従来、エージェントのスキル調整は手作業が中心で、各ファイルの指示文を書き直しながら改善点を当て推量する非効率な作業でした。SkillOptは深層学習の発想を取り入れ、課題を実行するモデルとスキルを最適化するモデルを分離します。実行で得た成功・失敗の軌跡を分析し、追加・削除・置換の編集を提案したうえで、検証用データで性能が改善した場合のみ採用する仕組みです。
重要なのは、変更が「数学的に妥当な改善か」を保証する設計です。Microsoft Research Asiaの研究者は、チームがスキルを変更できるかではなく、その変更が改善である保証がないことが課題だと指摘します。SkillOptは編集予算を学習率のように使い、検証ゲートで誤った修正を排除し、失敗した編集を記録して再発を防ぎます。
性能面では、評価した52通りのモデル・ベンチマーク・実行環境のすべてで既存手法を上回りました。
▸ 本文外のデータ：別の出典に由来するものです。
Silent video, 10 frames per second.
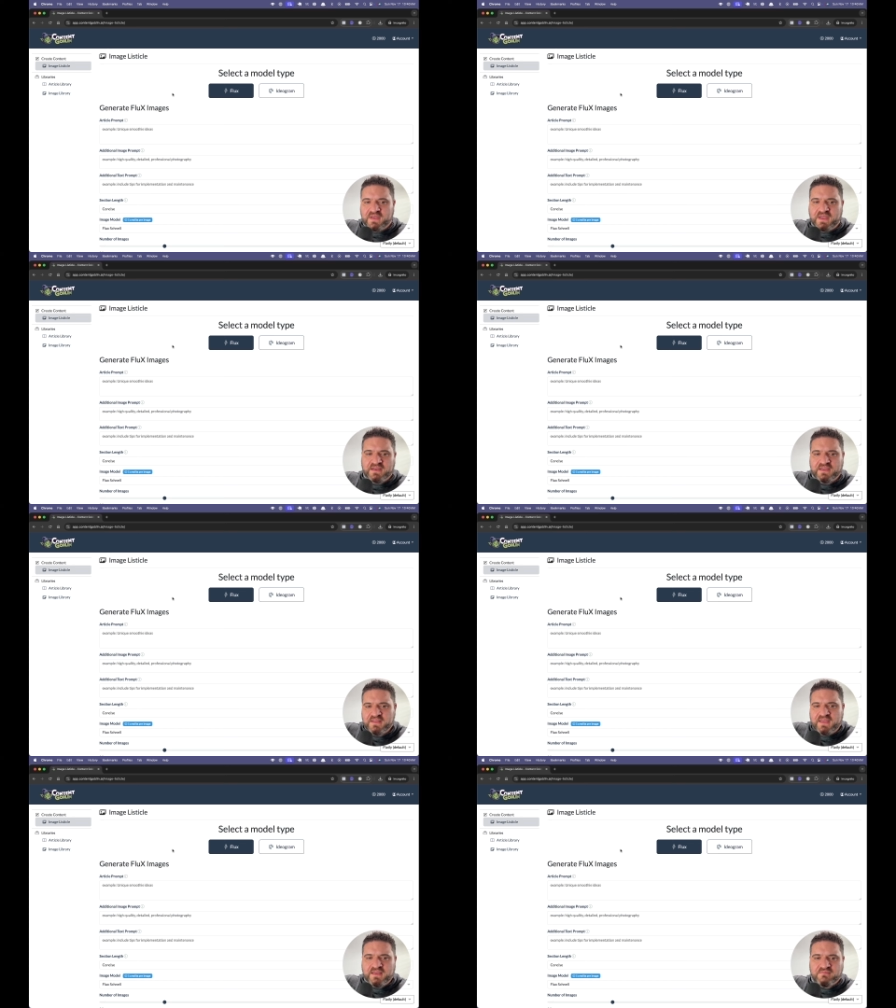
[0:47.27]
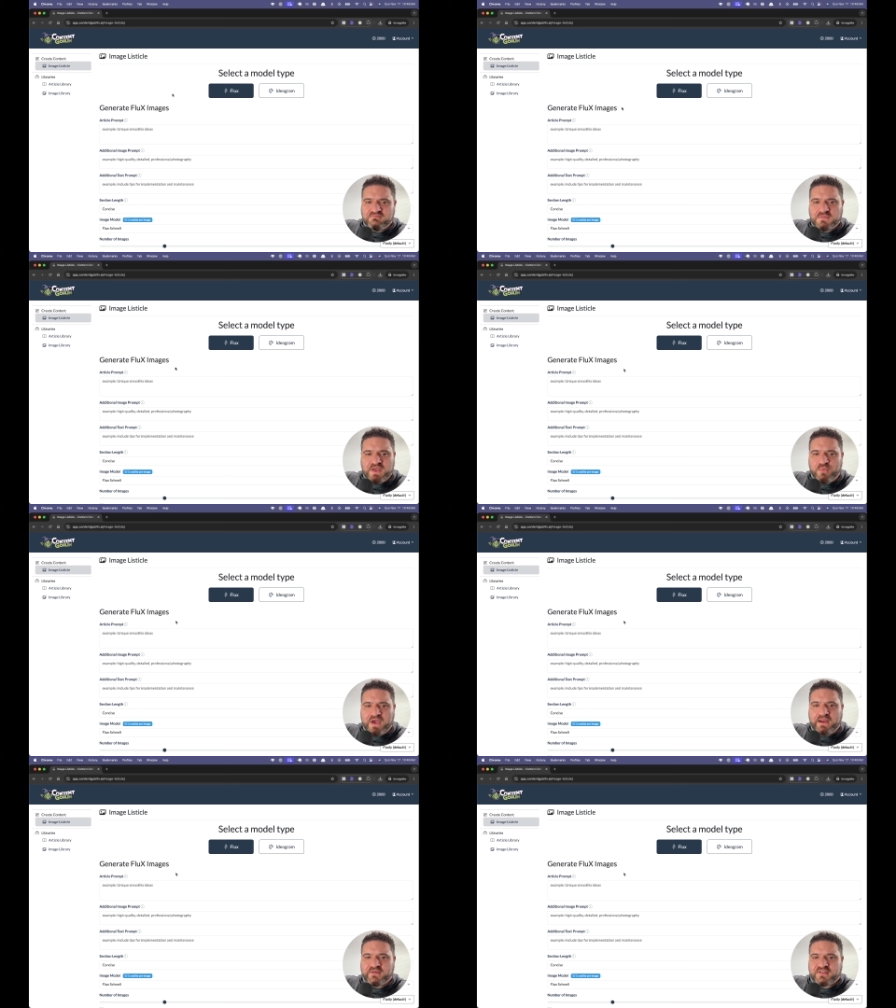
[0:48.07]
and it could take a couple
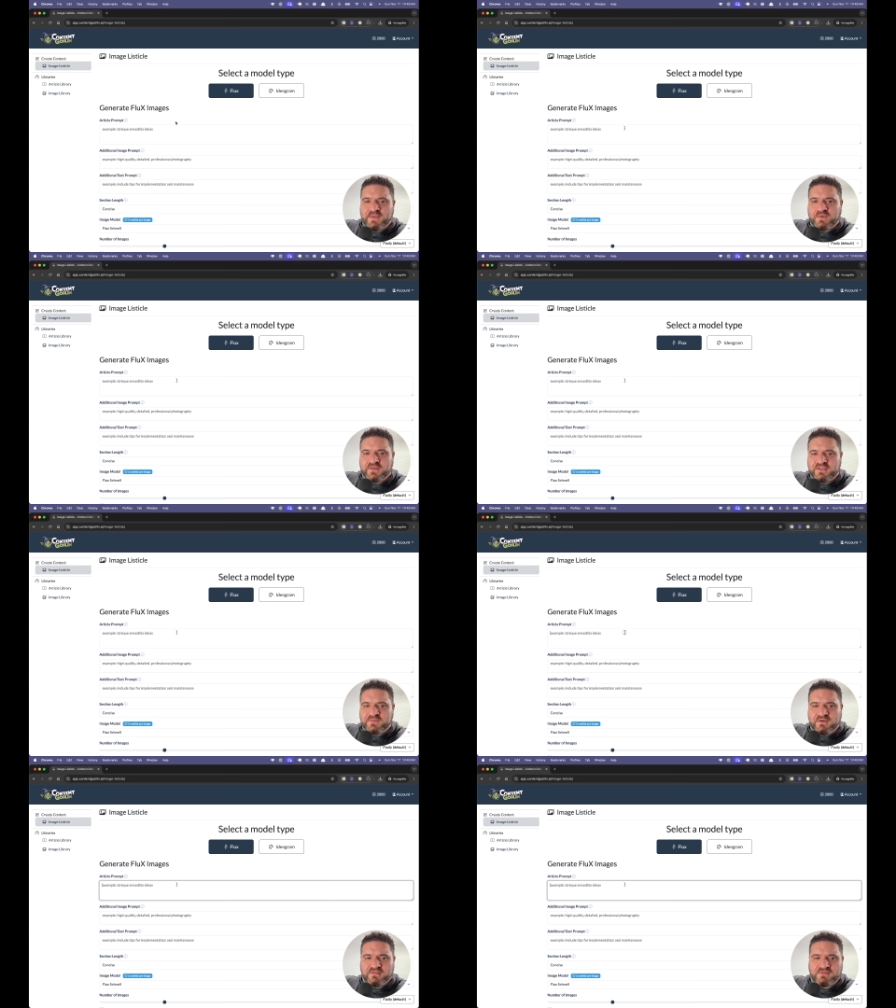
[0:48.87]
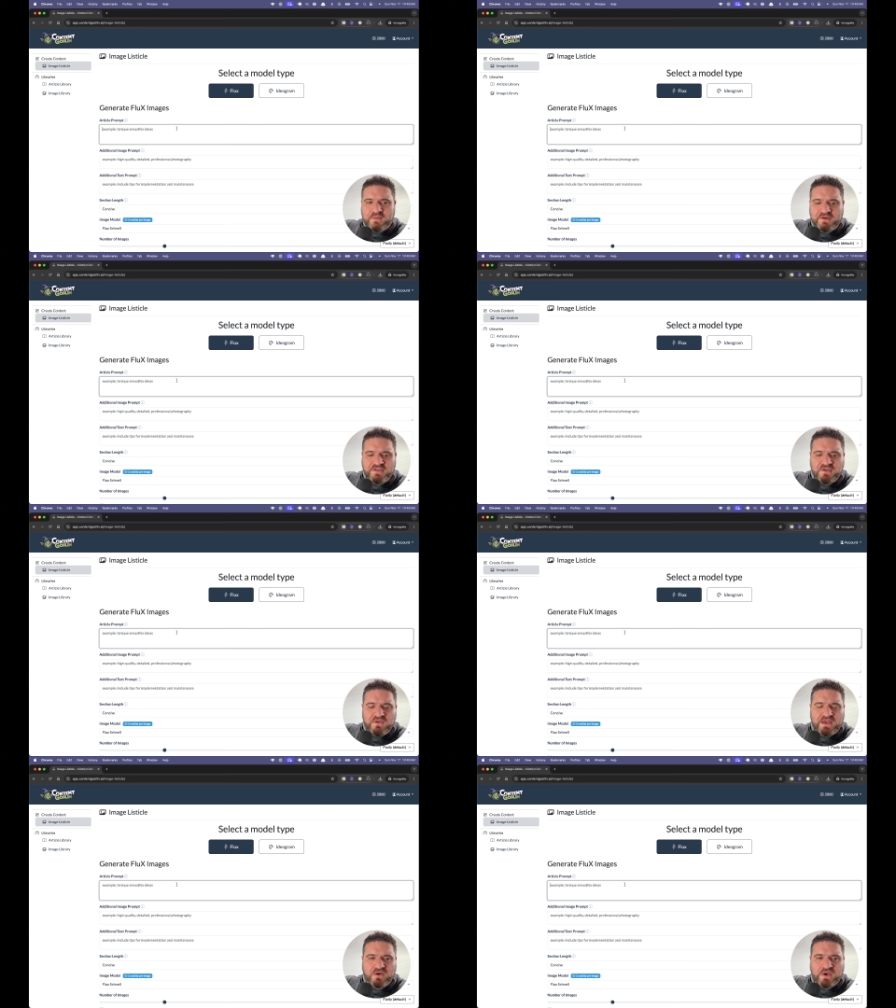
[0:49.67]
hours to make one of these posts. So I'm going to show
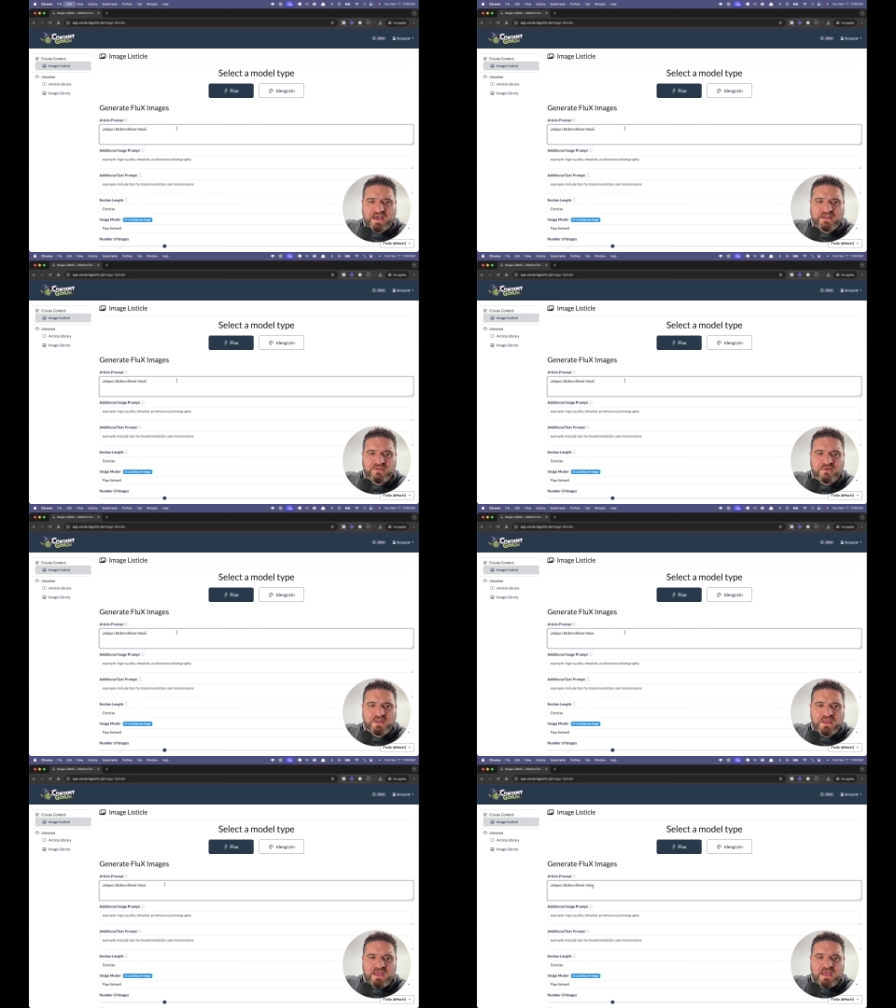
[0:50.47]
you how I do it.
GPT-5.5ではスキルなしと比べ平均23.5点の改善を示し、小型モデルでも文書理解や逐次的な意思決定で大幅な向上が見られました。最終的なスキルは2000トークン以内に収まり、中央値は約920トークンと、人間が短時間で確認できる読みやすさを保ちます。
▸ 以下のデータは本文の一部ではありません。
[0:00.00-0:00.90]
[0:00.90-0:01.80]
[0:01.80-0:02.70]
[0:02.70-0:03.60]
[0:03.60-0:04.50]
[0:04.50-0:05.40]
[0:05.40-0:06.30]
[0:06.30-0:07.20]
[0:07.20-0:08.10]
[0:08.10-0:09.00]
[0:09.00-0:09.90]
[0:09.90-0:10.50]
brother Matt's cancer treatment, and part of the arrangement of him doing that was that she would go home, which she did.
実用面では移植性と効率性が強みです。Codex CLIで訓練した表計算スキルをClaude Codeへそのまま移すと、標準設定比で59.7点向上したといいます。スキル1件あたりの訓練費は1〜5ドル程度で済み、導入時に完全に回収できる一度きりの費用とされます。一方で、数十件の代表例と採点可能な評価指標が必要で、主観的な課題には不向きという制約も示されました。